Sign In Forgot Password

When will it change?

12/12/2019 10:52:50 AM

Dec12

Rabbi Jeffrey Myers

I was originally writing about how saddened I was to welcome Honolulu and Pensacola to the ever-expanding club to which no one should belong. Then came Jersey City. Every time a massacre occurs, I feel thrust back into my own personal version of the movie Groundhog Day. I try to stay informed of news on a regular basis, but when I tuned in, and saw emergency vehicles and first responders, it brought me back to 10.27. Alas, it does every time. But this time they were again after the Jews.

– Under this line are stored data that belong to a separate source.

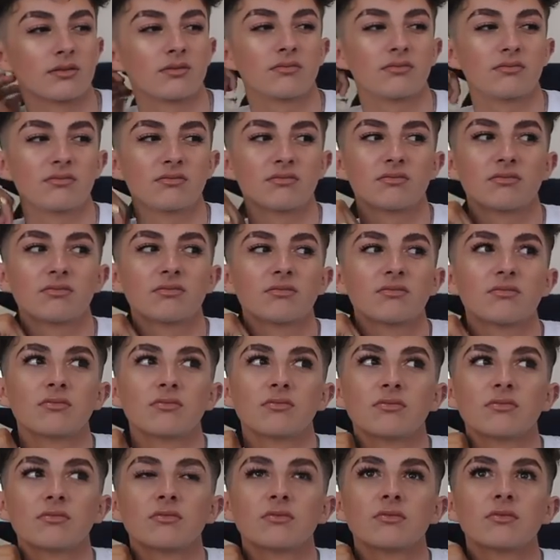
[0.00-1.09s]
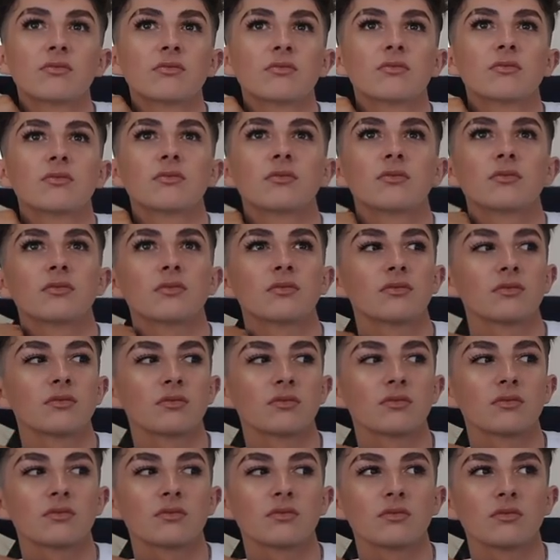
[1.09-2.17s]

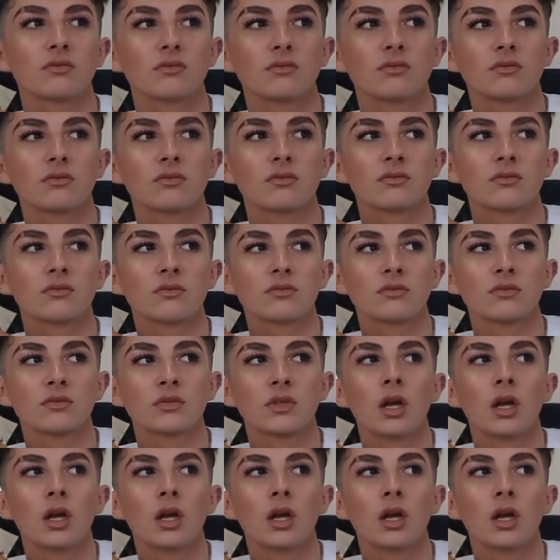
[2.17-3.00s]
This person isn't speaking.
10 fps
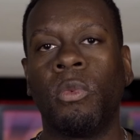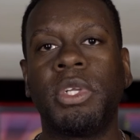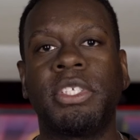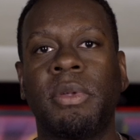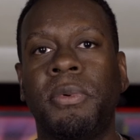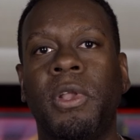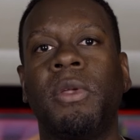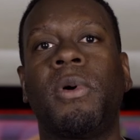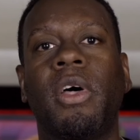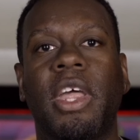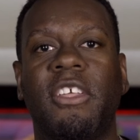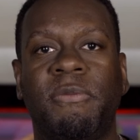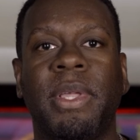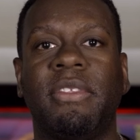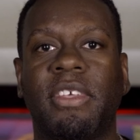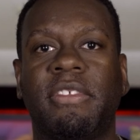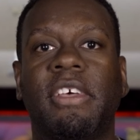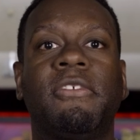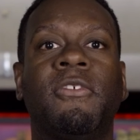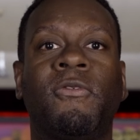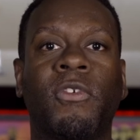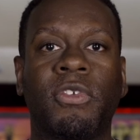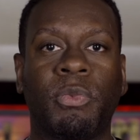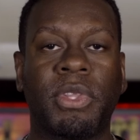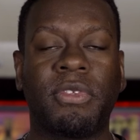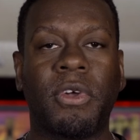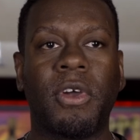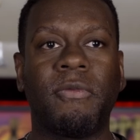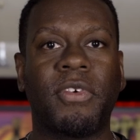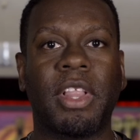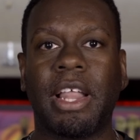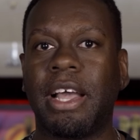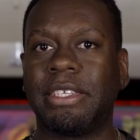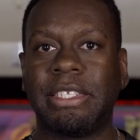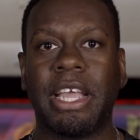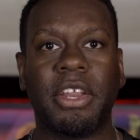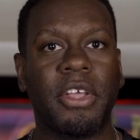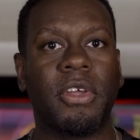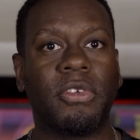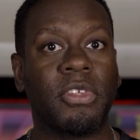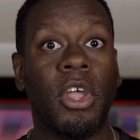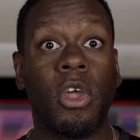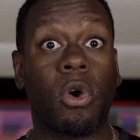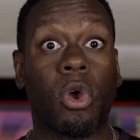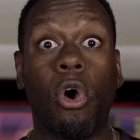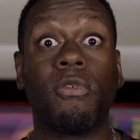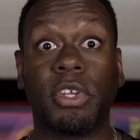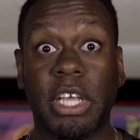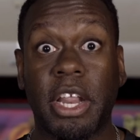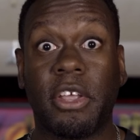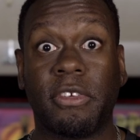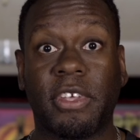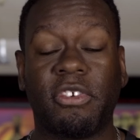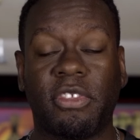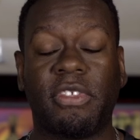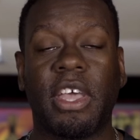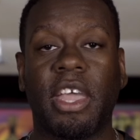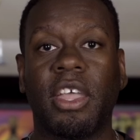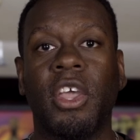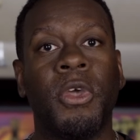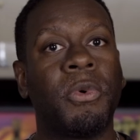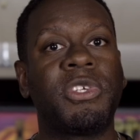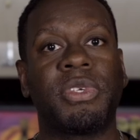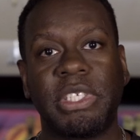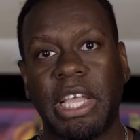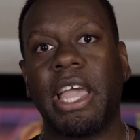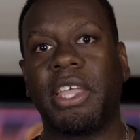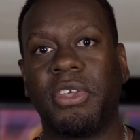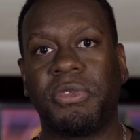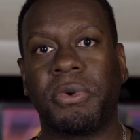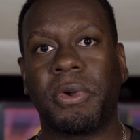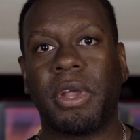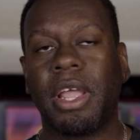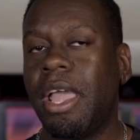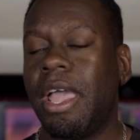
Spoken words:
which is a bowling ball that has been successful with Storm for the last 10 years, or over 10 years I should say, which was the IQ Tour.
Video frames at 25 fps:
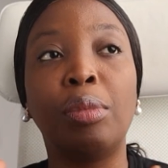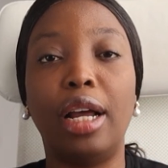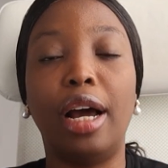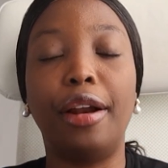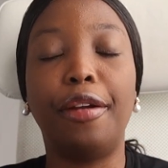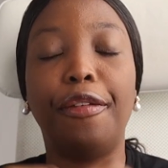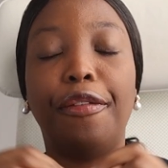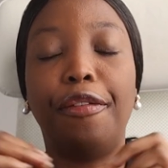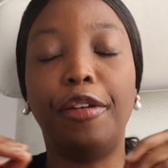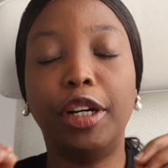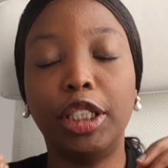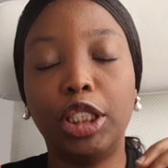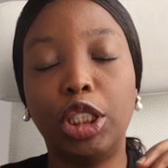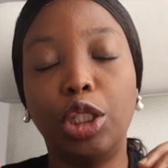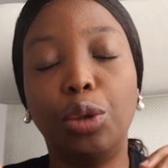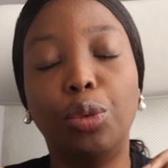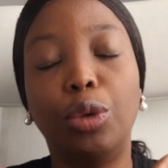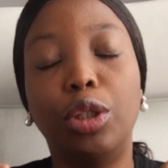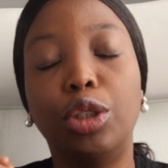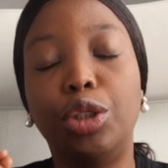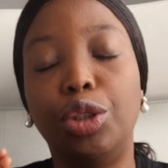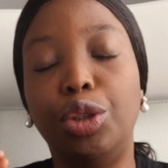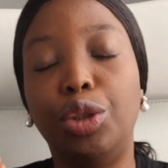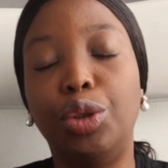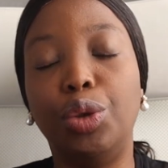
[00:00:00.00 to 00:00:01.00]
Now, the first thing you
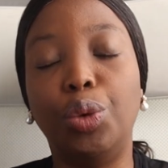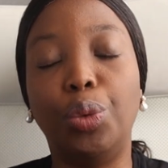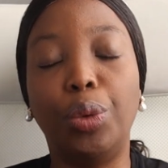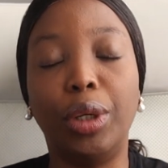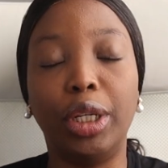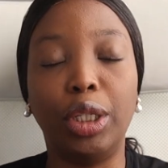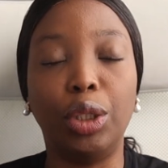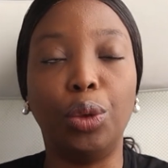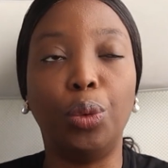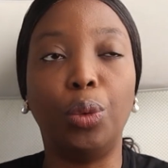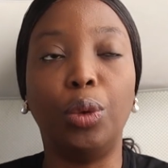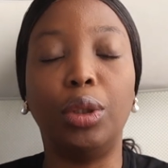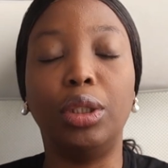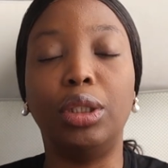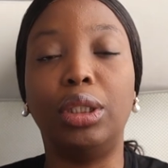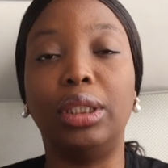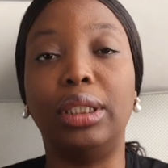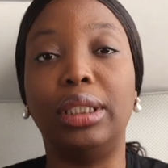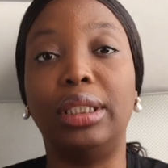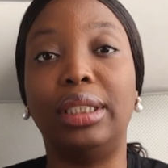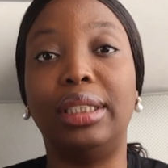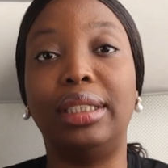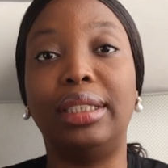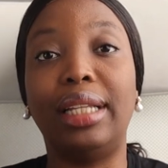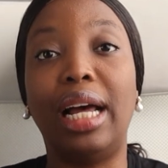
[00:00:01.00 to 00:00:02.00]
want to do when you want
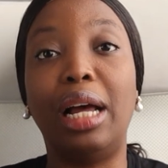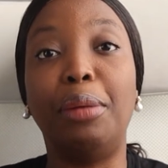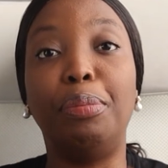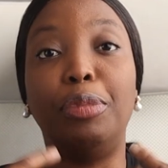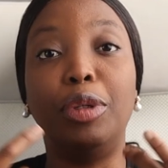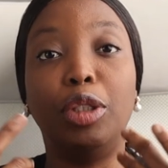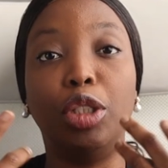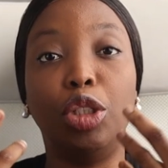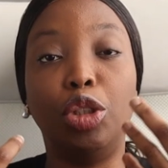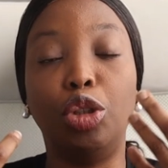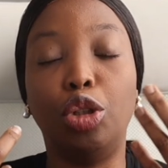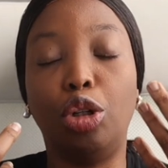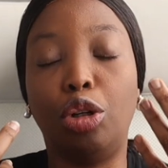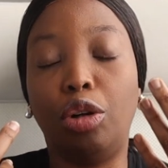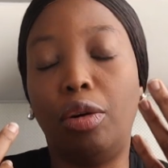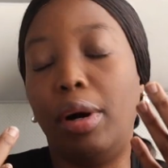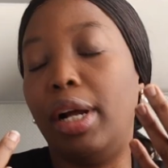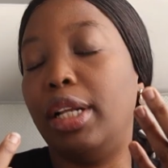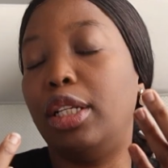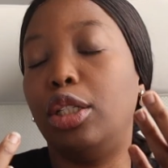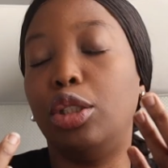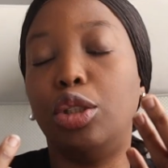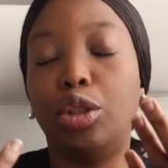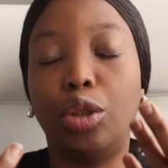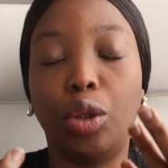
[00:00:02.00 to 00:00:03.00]
to start building your
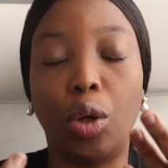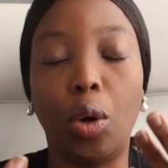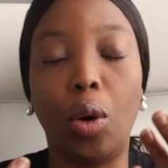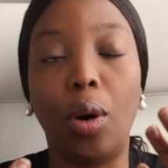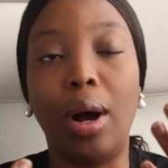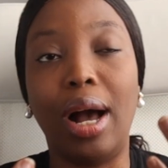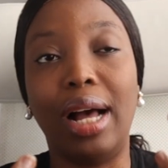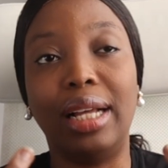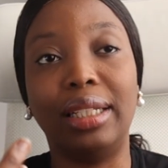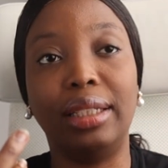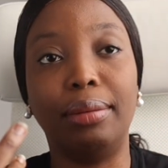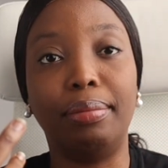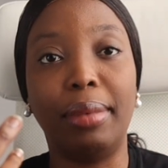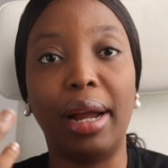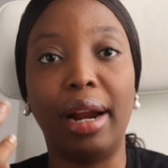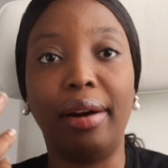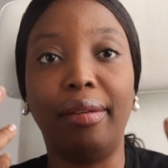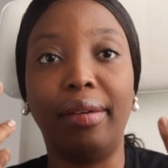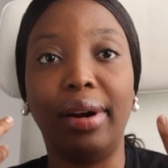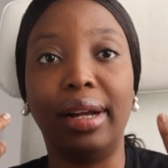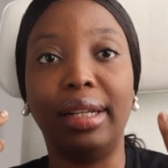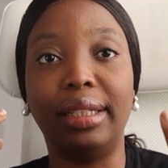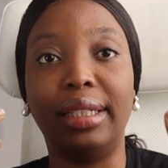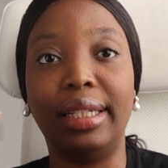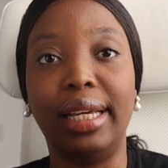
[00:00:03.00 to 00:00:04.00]
credit score as a
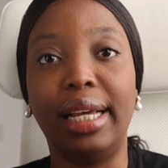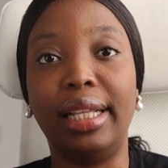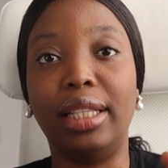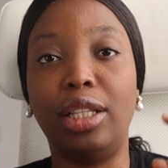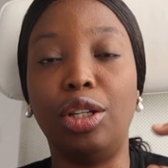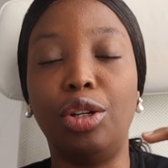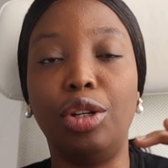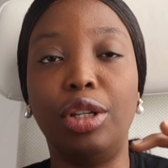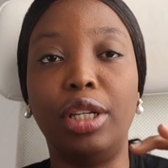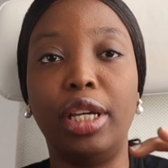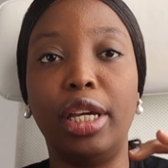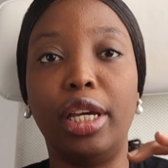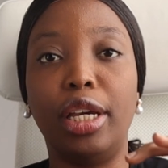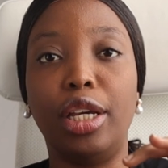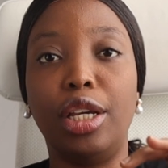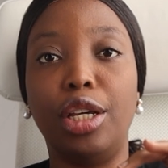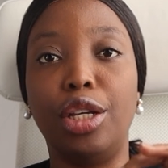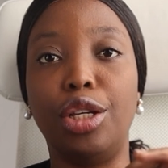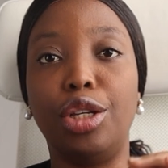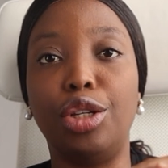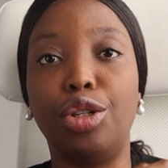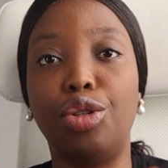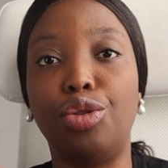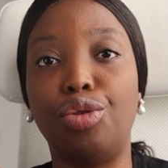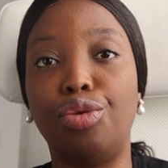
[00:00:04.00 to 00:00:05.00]
migrant here in the UK
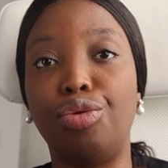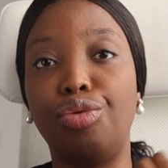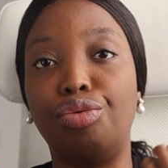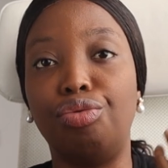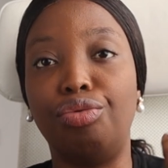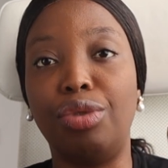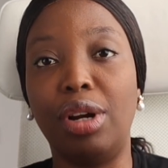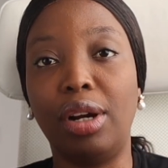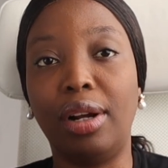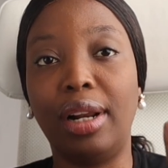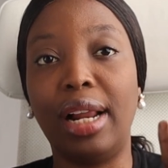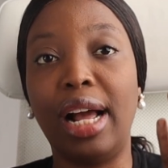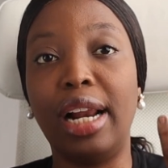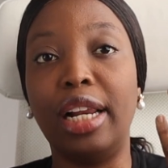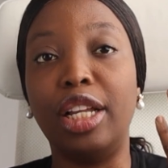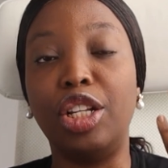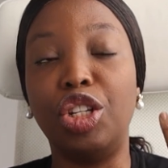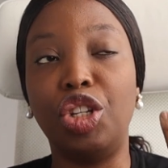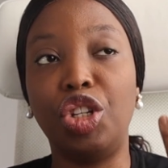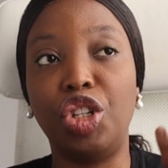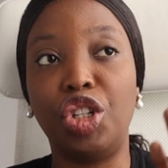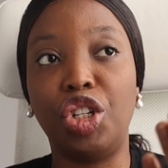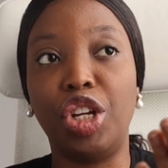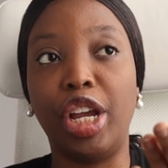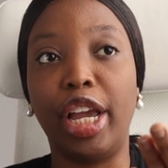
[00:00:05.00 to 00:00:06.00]
is to regularly
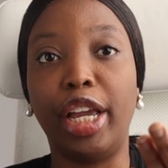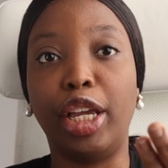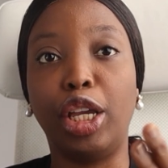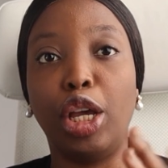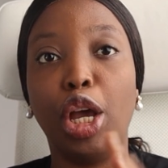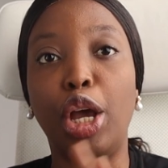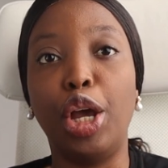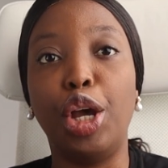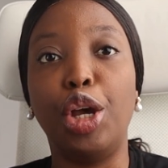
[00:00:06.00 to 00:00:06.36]
check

What is it about America that we specialize in mass murders? From information I’ve culled, no country on the globe comes close to our frequency. What makes any citizen think that they have the right to end the lives of others, that this action will solve their own problems? Clearly the deterrents that we have in place are ineffective, for if they were, I would not be composing this blog.

The massacre at Columbine High School was on November 9, 2009. Since that date, there have been eleven school shootings. While I was unable to find sufficient data going back to the Columbine High School shooting, since the shooting at Sandy Hook Elementary School on December 14, 2012, I uncovered some disturbing information, although the research is dated from April of this year:

  • There have been 2,000 mass shootings since the Sandy Hook Elementary School
  • There will have been 2,556 days on the calendar from December 14, 2012, to December 14, 2019. Do the math.
  • Approximately 2,300 people have been killed
  • Approximately 8,400 people have been injured

One would think that “life, liberty and the pursuit of happiness” would be a priority of our elected leaders on the state and federal level, yet they continue to fail us. Many people thought that the massacre at Sandy Hook Elementary School would create such an outcry that legislators would act, that the murder of children would move them, yet they did not. Then many people thought that the energy and activism of the students from Marjory Stoneman Douglas High School would move our legislators to act. Some laws were enacted in Florida, yet our elected leaders in Washington, DC, failed us again. Why is it that societal needs are ignored, that the word bi-partisan seems to have become an endangered species? I don’t want to hear about blame. We would like to think that we send intelligent, creative minds to Washington. They need to figure it out. Their failure is deafening and life-threatening.

Inaction after Sandy Hook, inaction after Marjory Stoneman Douglas, inaction after the Tree of Life – the list is painfully long. I shudder to think what horror would occur for federal legislative action. So should you.